TASK INSTRUCTIONS
Return the entries exactly. Images are not part of the copy.

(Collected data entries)

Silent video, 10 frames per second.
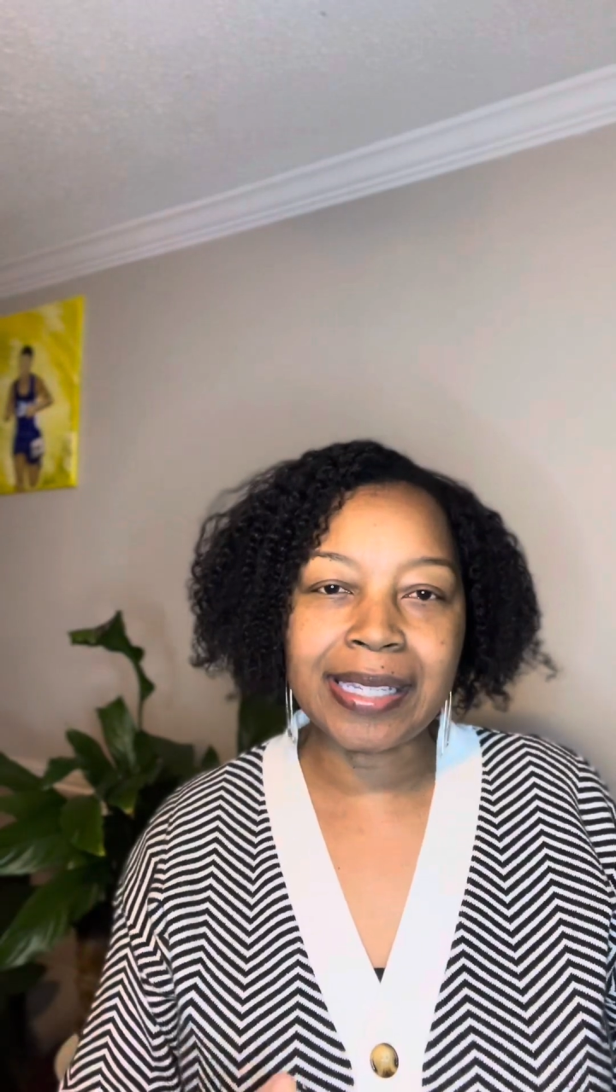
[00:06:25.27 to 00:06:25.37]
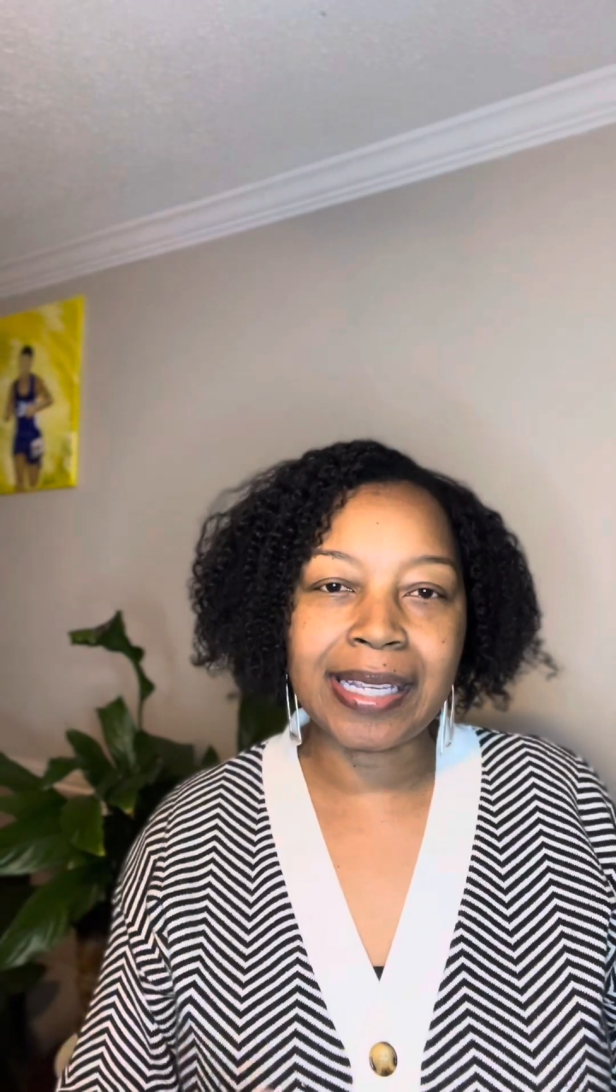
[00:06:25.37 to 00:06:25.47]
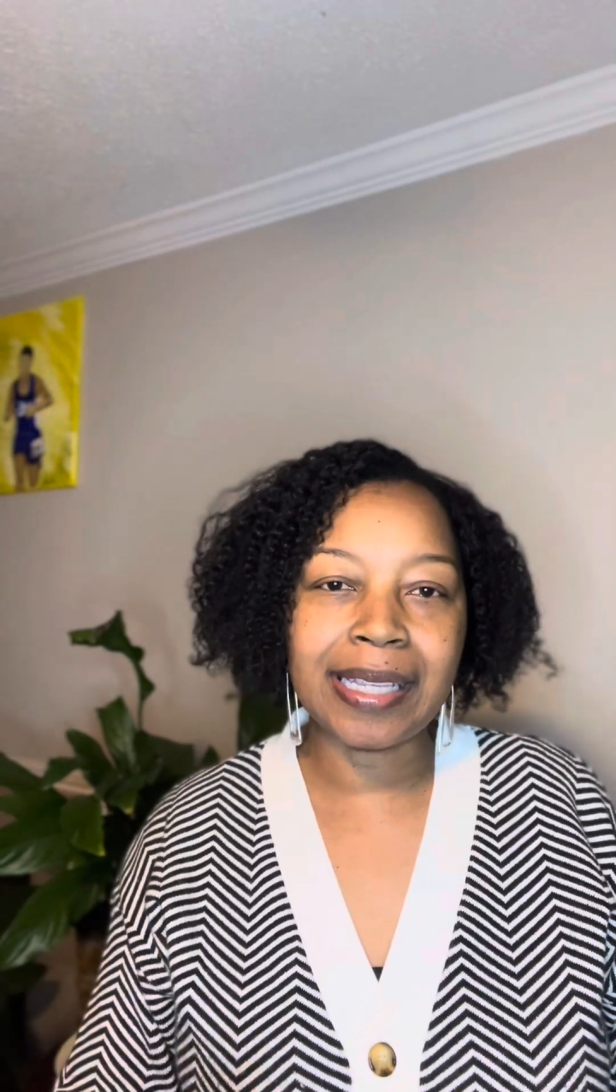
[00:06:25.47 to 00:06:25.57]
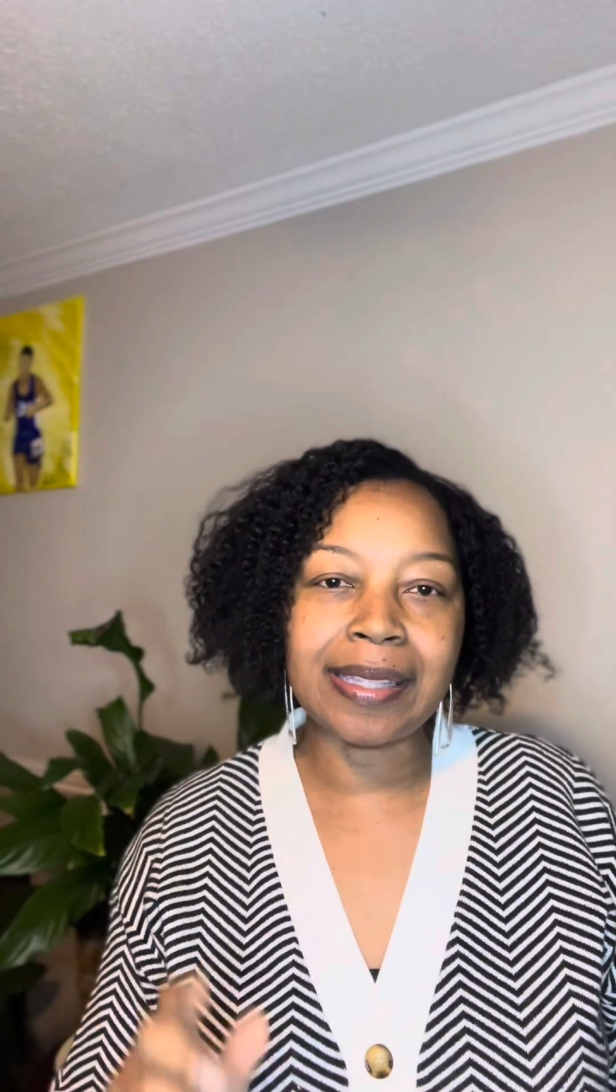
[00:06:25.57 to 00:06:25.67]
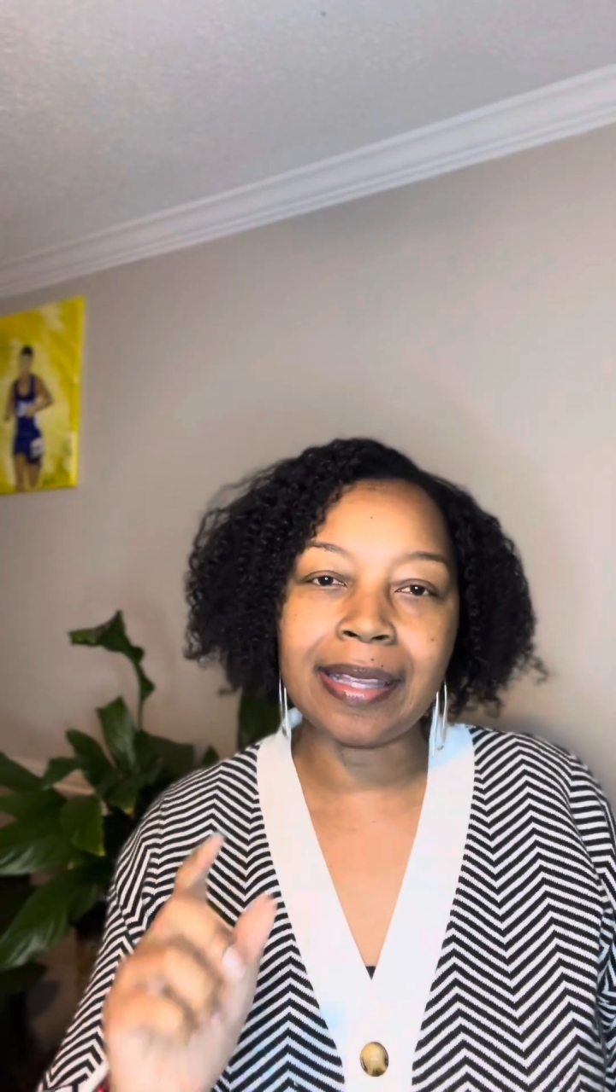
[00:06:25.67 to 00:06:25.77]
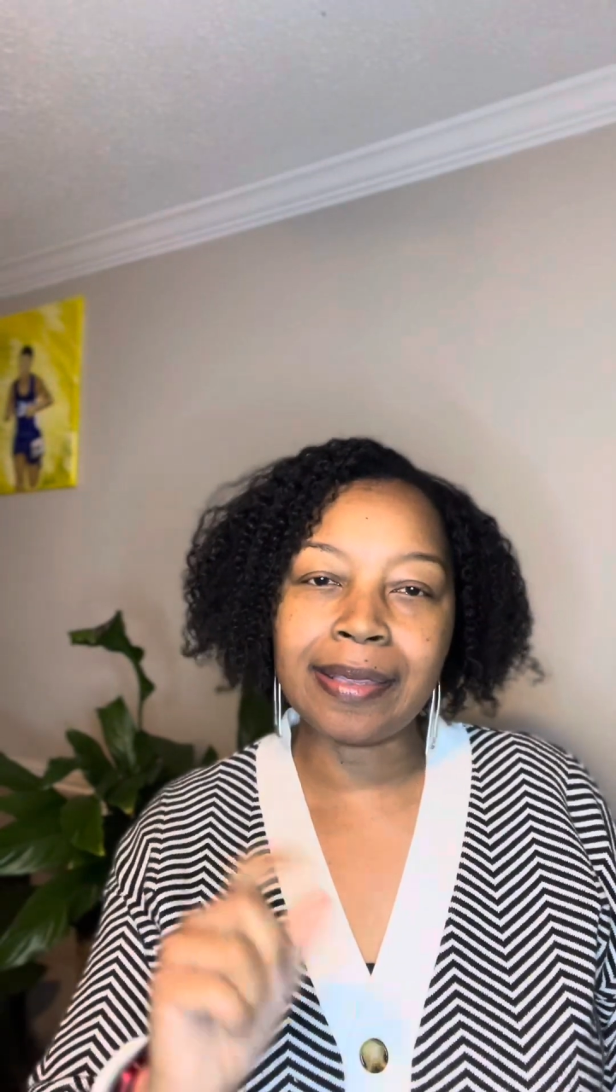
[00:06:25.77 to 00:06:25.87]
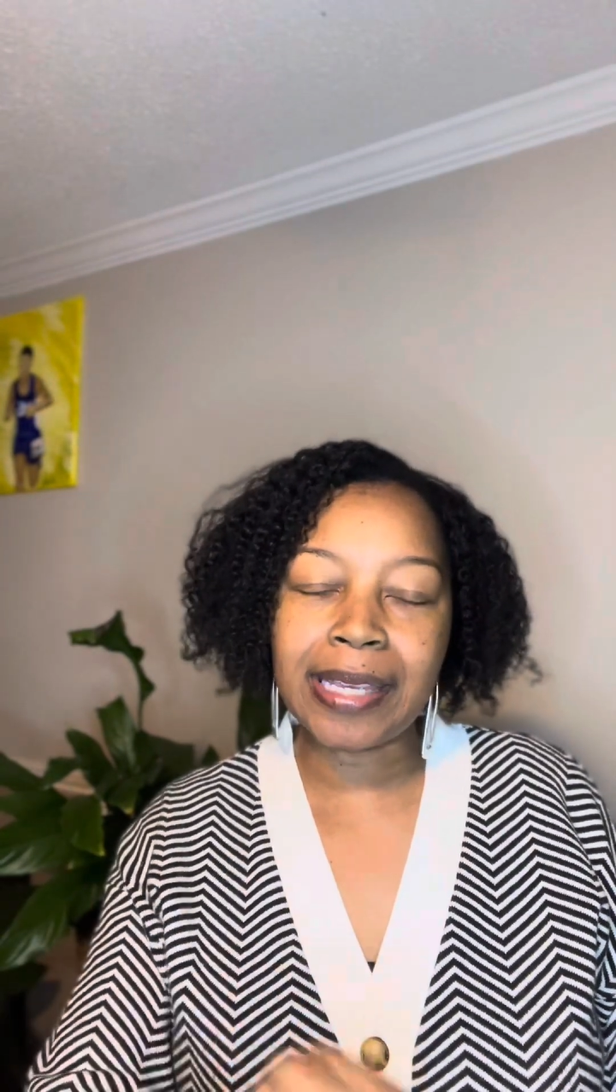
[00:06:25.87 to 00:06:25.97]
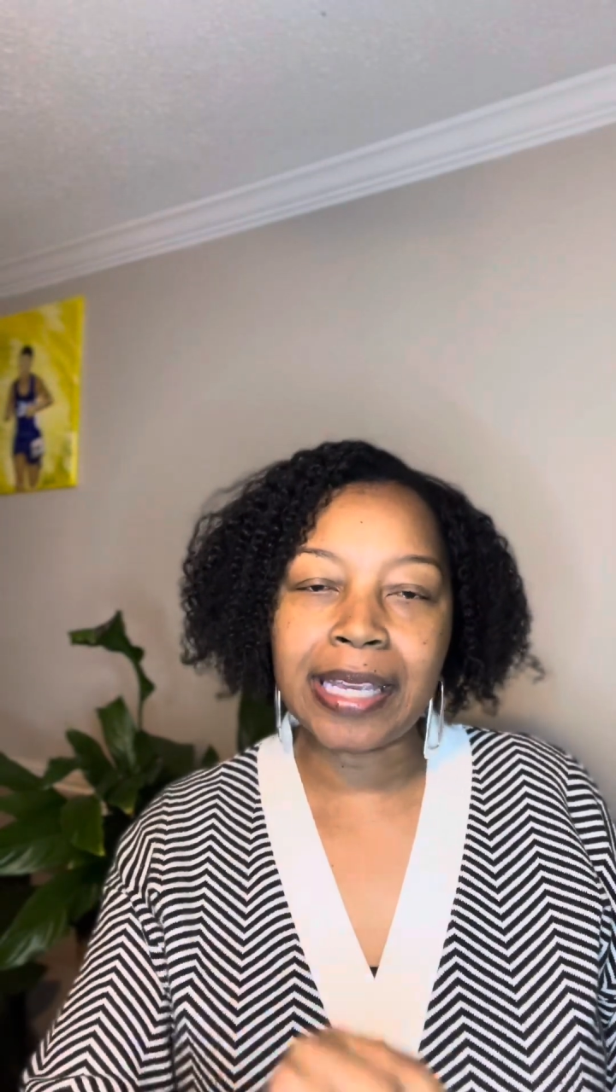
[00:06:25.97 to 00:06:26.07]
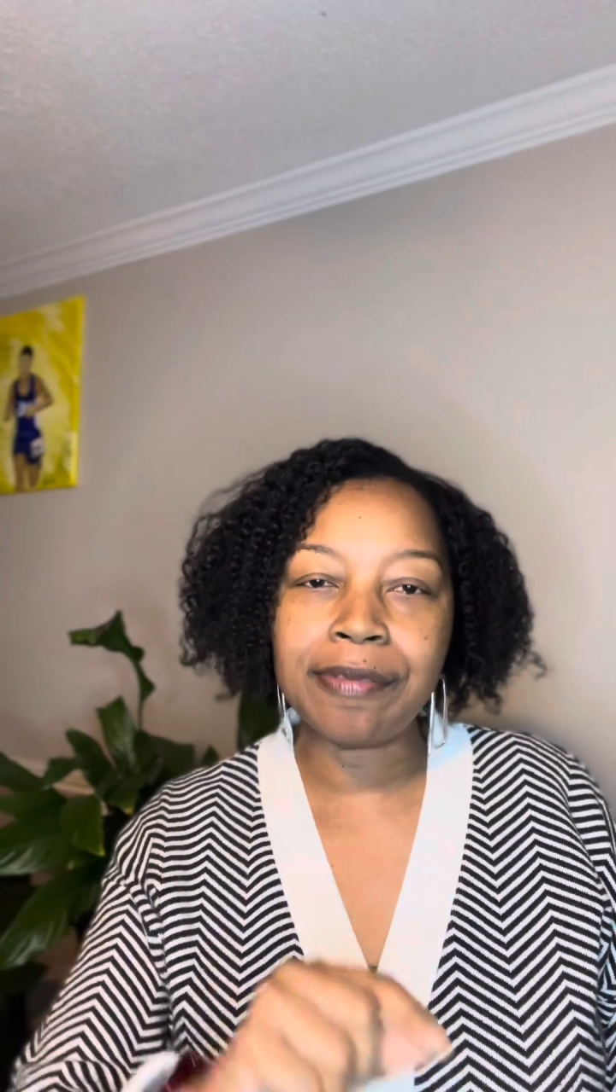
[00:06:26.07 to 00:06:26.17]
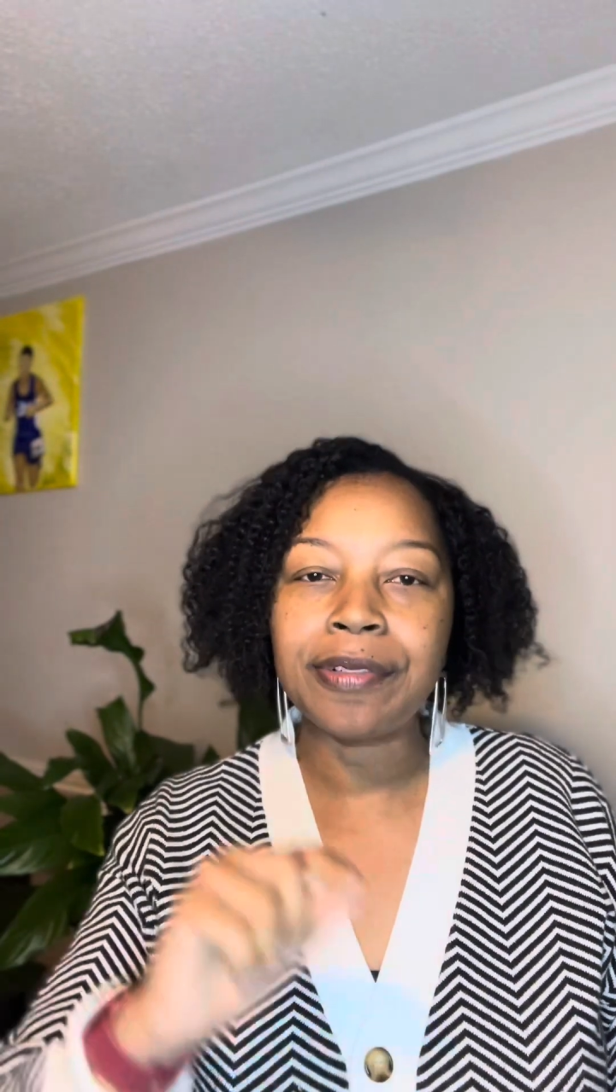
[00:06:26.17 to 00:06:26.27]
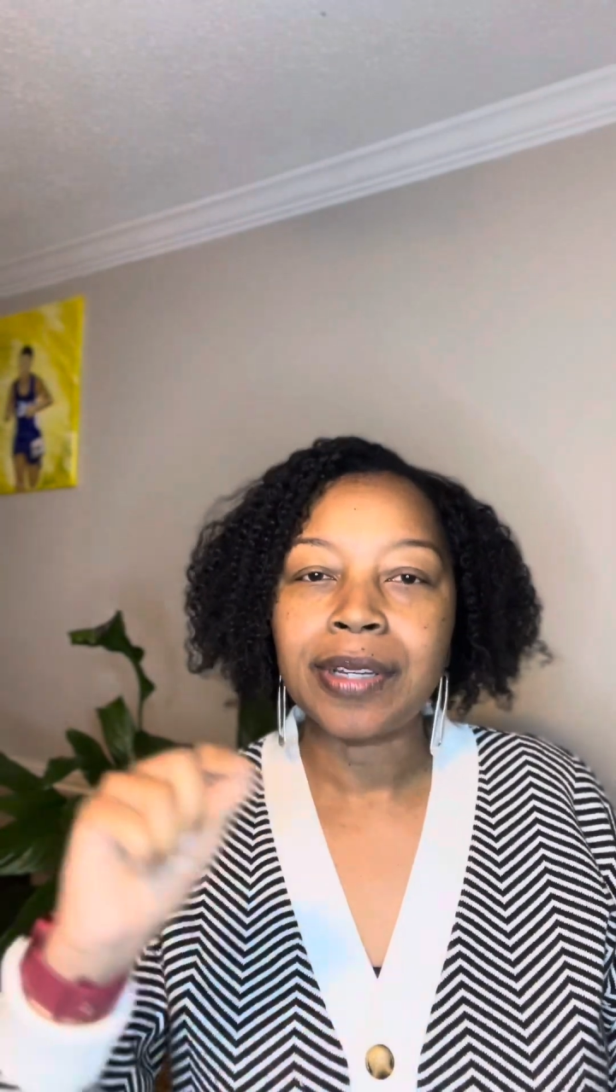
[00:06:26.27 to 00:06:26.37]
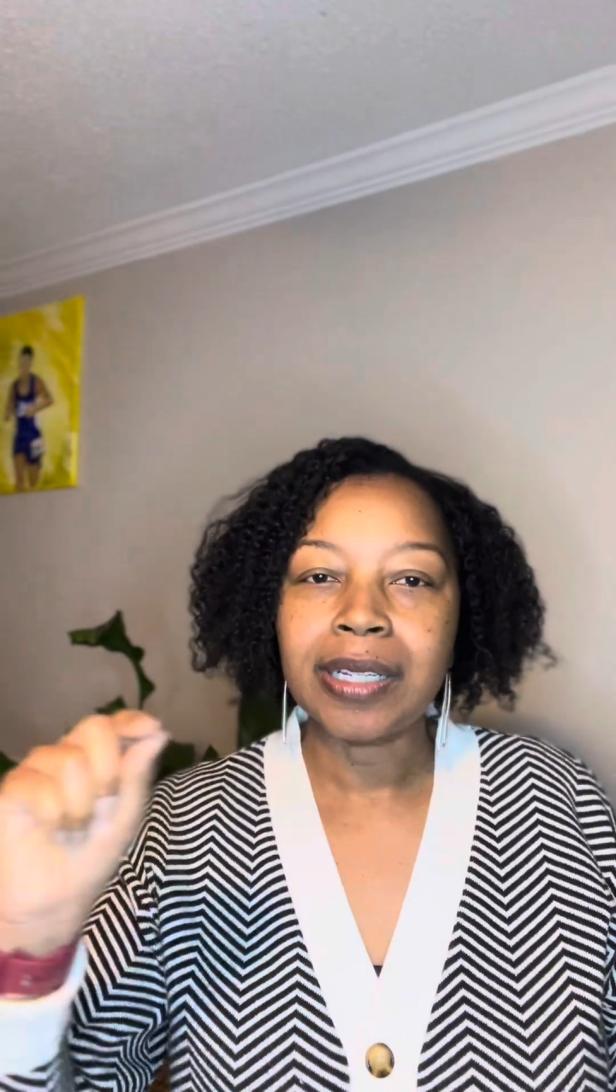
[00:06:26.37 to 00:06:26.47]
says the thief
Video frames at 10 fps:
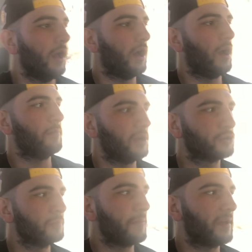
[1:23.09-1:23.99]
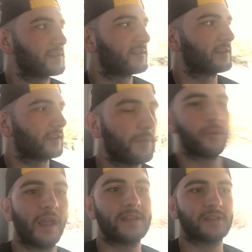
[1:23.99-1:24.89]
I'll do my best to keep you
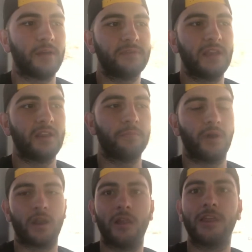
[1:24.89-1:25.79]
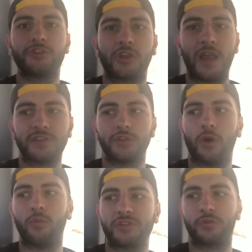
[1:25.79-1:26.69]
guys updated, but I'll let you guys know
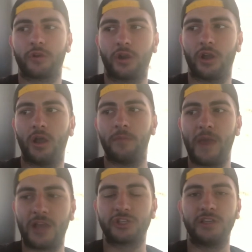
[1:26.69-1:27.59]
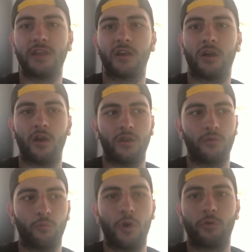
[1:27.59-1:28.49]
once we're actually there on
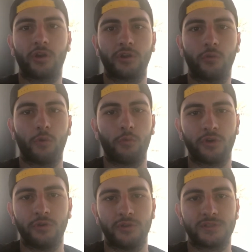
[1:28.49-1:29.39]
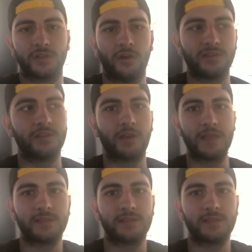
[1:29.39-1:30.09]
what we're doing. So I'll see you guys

ANSWER BOX
Silent video, 10 frames per second.
[00:06:25.27 to 00:06:25.37]
[00:06:25.37 to 00:06:25.47]
[00:06:25.47 to 00:06:25.57]
[00:06:25.57 to 00:06:25.67]
[00:06:25.67 to 00:06:25.77]
[00:06:25.77 to 00:06:25.87]
[00:06:25.87 to 00:06:25.97]
[00:06:25.97 to 00:06:26.07]
[00:06:26.07 to 00:06:26.17]
[00:06:26.17 to 00:06:26.27]
[00:06:26.27 to 00:06:26.37]
[00:06:26.37 to 00:06:26.47]
says the thief
Video frames at 10 fps:
[1:23.09-1:23.99]
[1:23.99-1:24.89]
I'll do my best to keep you
[1:24.89-1:25.79]
[1:25.79-1:26.69]
guys updated, but I'll let you guys know
[1:26.69-1:27.59]
[1:27.59-1:28.49]
once we're actually there on
[1:28.49-1:29.39]
[1:29.39-1:30.09]
what we're doing. So I'll see you guys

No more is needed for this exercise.